Mike Turner, who runs Bird & Blend, a tea seller based in Brighton, can probably count himself lucky.
“We're very fortunate that we're in a strong position, split between stores and online,” says the 32-year-old entrepreneur. “[We are] large enough that we can keep up with the constant changes pushed on us, and small enough that we can be agile and change direction as needed, but I feel for all those who aren't in such a good position.”
Even so, Turner and his co-founder Krisi Smith risk higher bills and too much extra stock as they shut their 10 shops for a month from Thursday. In preparation for Christmas, the pair stocked up on seasonal tea and blends to meet the usual festive demand.
“We’ve now obviously had more than half of the busiest trading period of the year shut. The period when really our business makes its money for the year,” Turner says.
Bird & Blend is among at least 362,855 non-essential retail sites that are being forced to close to help curb the spread of Covid-19. As an industry, the most devastating factor is the timing of the new restrictions.
“Even before this second national lockdown, some dead retailers remained trading as high street zombies,” says Richard Hyman, an independent retail analyst. “Their number will undoubtedly grow.”
Hyman estimates that even if all shops reopen in December, non-essential retailers will have lost around £23bn from both lockdowns.
Visits to stores are expected to fall by almost two thirds from Nov 22 to Boxing Day compared with last year, according to new data from Springboard. The figures are a significant change to the original forecast of a 32.7pc slump in the light of the Government’s rushed announcement on Saturday evening.
Between Nov 5 and 2 Dec, when restrictions are meant to be lifted, footfall across England is set to decline by 78.8pc, with high streets hit hardest.
This lays bare the challenges that retailers face after months of hibernation during summer, and the subsequent disruption to their warehouses to adhere to social distancing measures while coping with a spike in orders.

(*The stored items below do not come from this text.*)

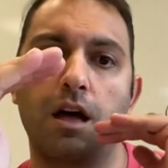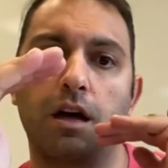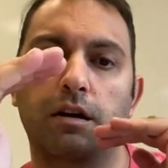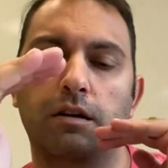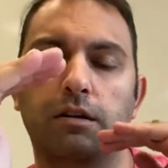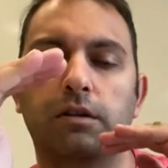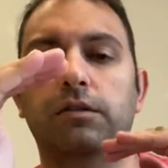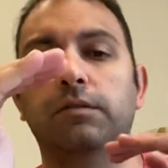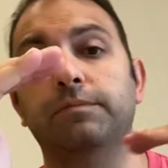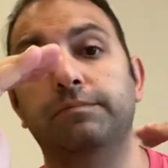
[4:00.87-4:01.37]

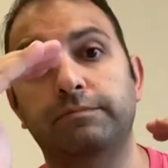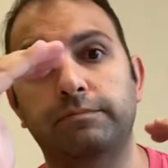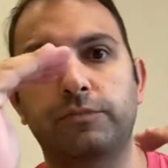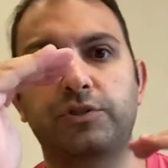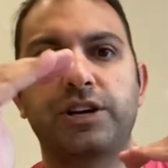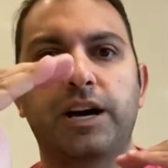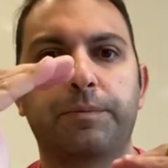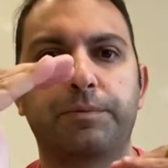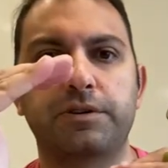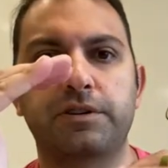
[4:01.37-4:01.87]
or
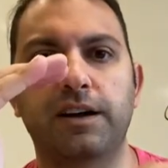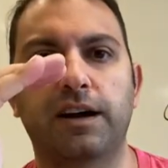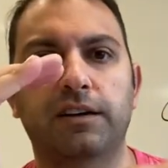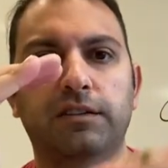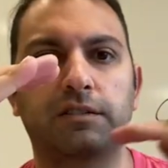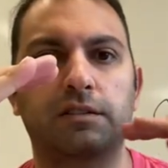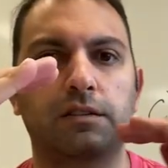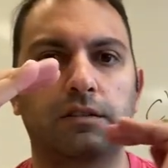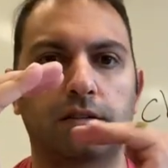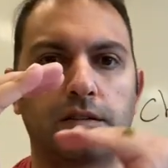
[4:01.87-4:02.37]
chapter
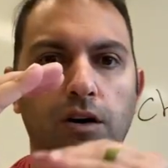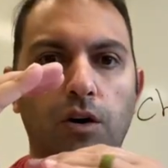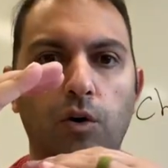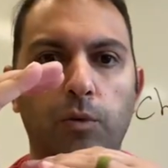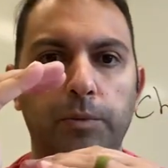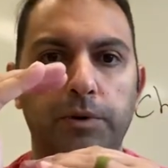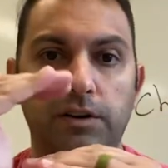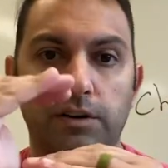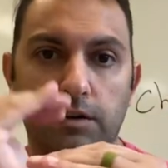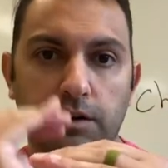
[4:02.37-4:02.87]
test,
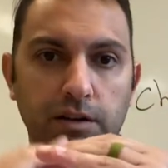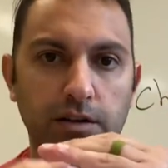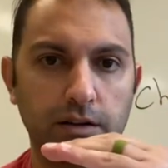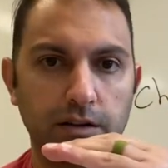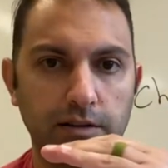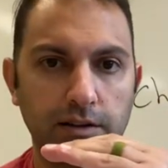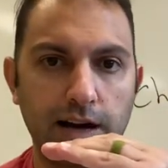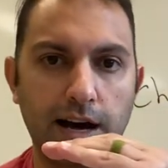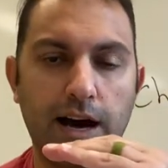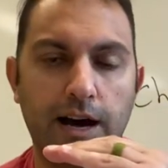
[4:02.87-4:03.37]
homework,
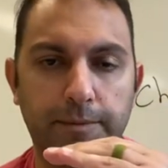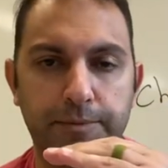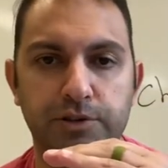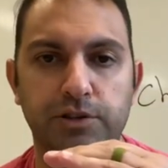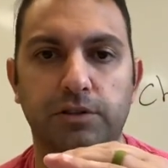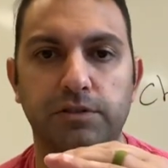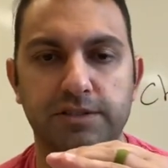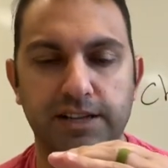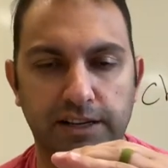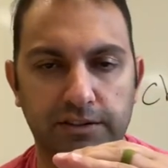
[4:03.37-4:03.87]

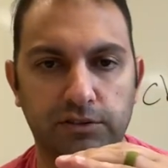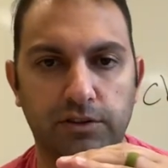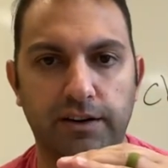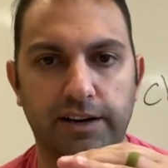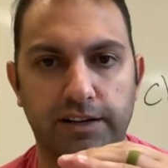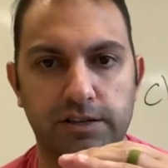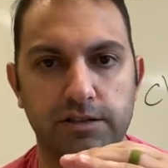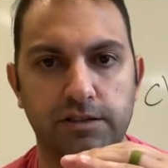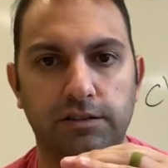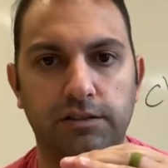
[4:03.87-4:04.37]
optional test
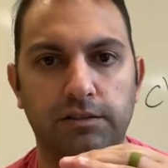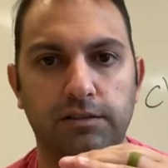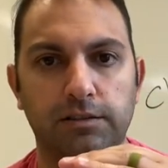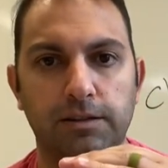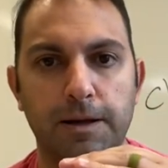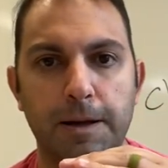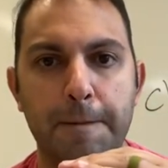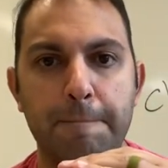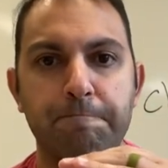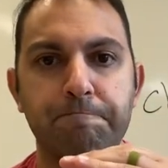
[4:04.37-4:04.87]
corrections.
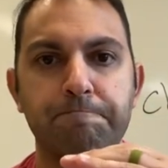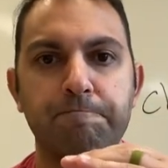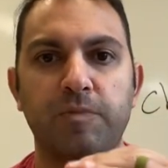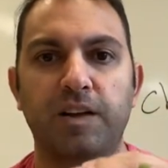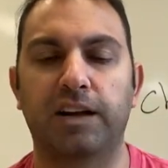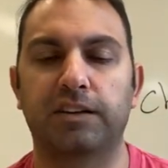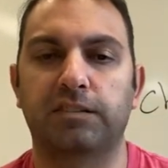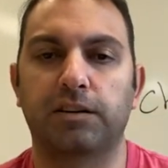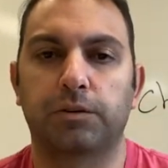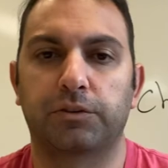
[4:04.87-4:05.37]

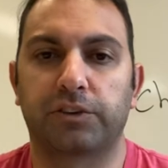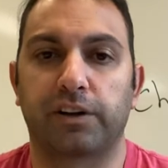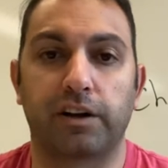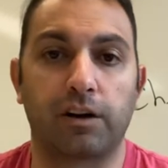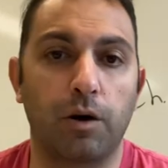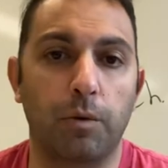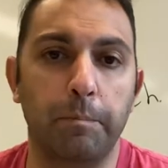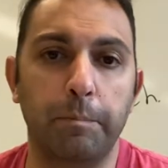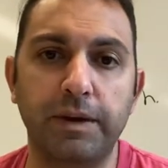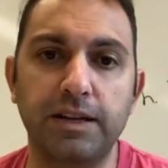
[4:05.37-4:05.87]
That's how it's gonna go.
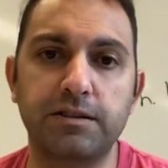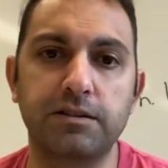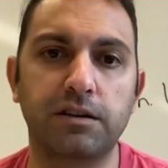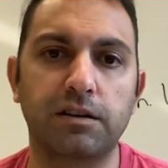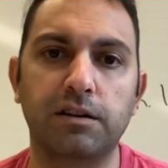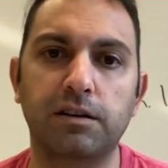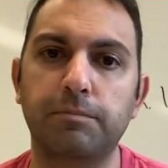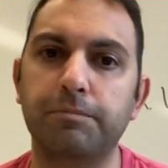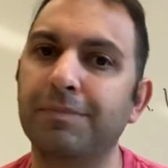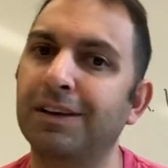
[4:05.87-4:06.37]

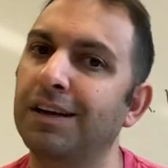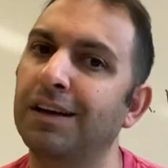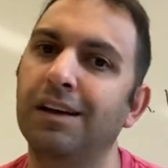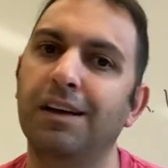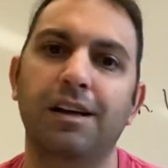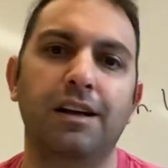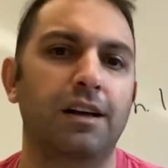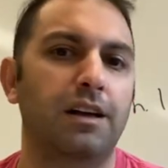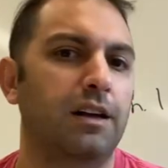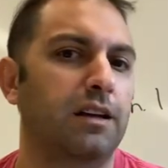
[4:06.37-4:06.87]
Midterm,
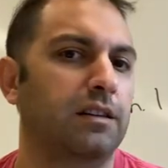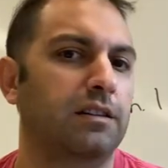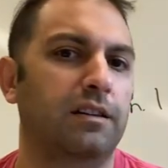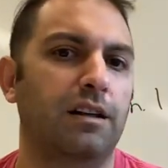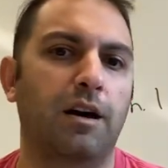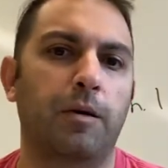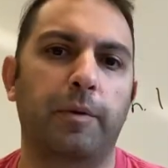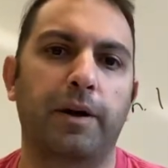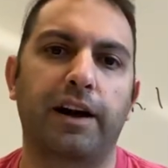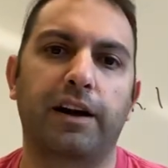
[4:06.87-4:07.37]
no,
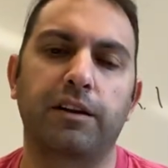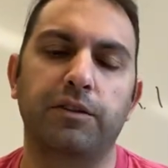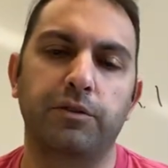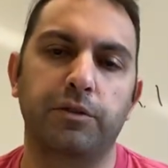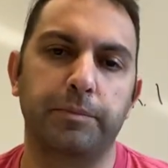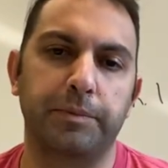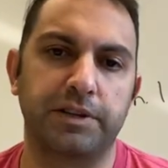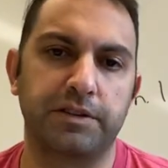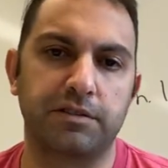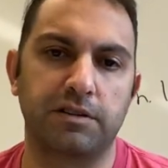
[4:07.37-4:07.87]
we're not gonna do a
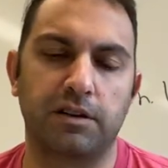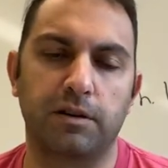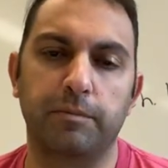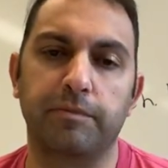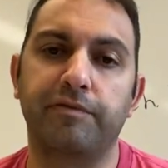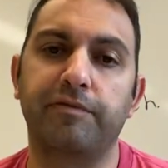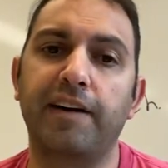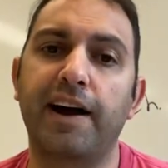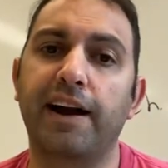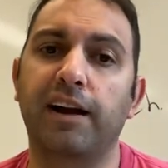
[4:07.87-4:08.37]
midterm.
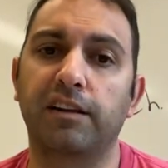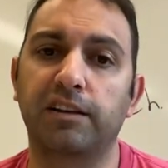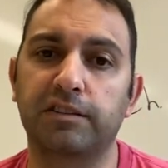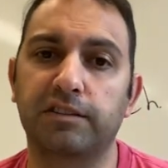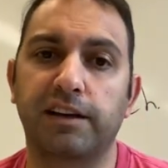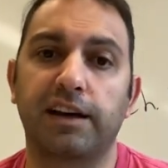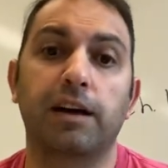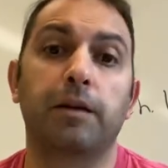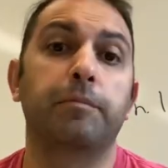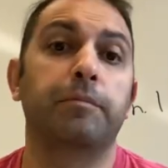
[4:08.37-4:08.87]
Final
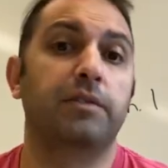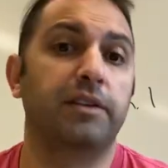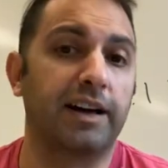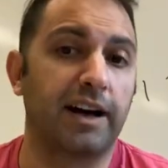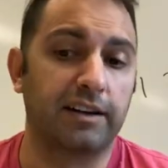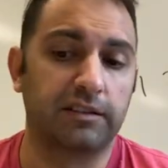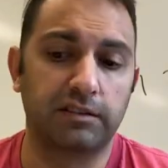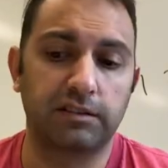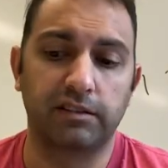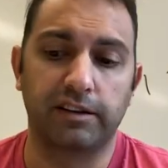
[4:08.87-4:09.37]
exam,
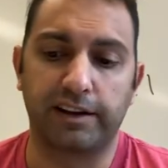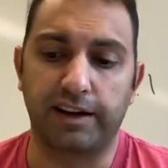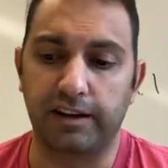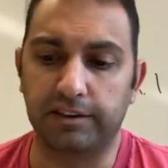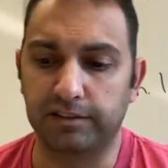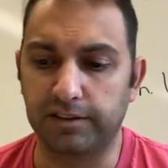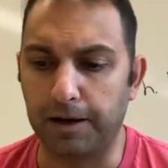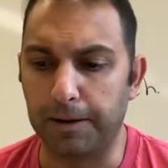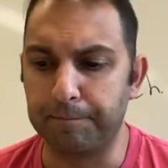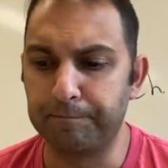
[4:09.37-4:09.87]
yes, like I
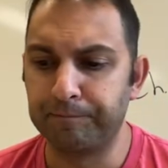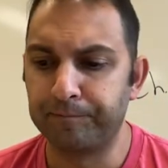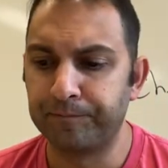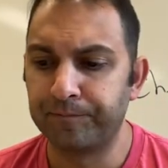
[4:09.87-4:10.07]
said.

John Stevenson and Jonathan Pritchard at broker Peel Hunt say: “For the quoted retailers, balance sheets are strong enough to handle November’s lockdown, but any extension into December would be disastrous.
“November payday, Black Friday and cyber Monday will all occur in lockdown, the normal starting gun for peak trading. In essence, the pureplays and essential retailers will get a clear run at the consumer for peak trading,” they added.
There is still some debate about which firms will be fully open. The likes of Dunelm, discounter B&M, B&Q’s DIY sheds and Pets at Home are likely to do well.
The collapse in non-essential spending is also likely to be less dramatic the second time around as Britons stockpile less and still buy Christmas presents, albeit perhaps not as many as they would otherwise have bought. Meanwhile, services such as click-and-collect could allow clothing and home retailers such as John Lewis and Marks & Spencer to stay open and avoid sitting on mountains of unsold goods come spring.
But Hyman warns: “Retailers will be carrying stocks into 2021 on a scale never before seen. Turning that into cash will be critical. And getting price, channel and store allocations, and promotions right will be essential pre-requisites of survival.”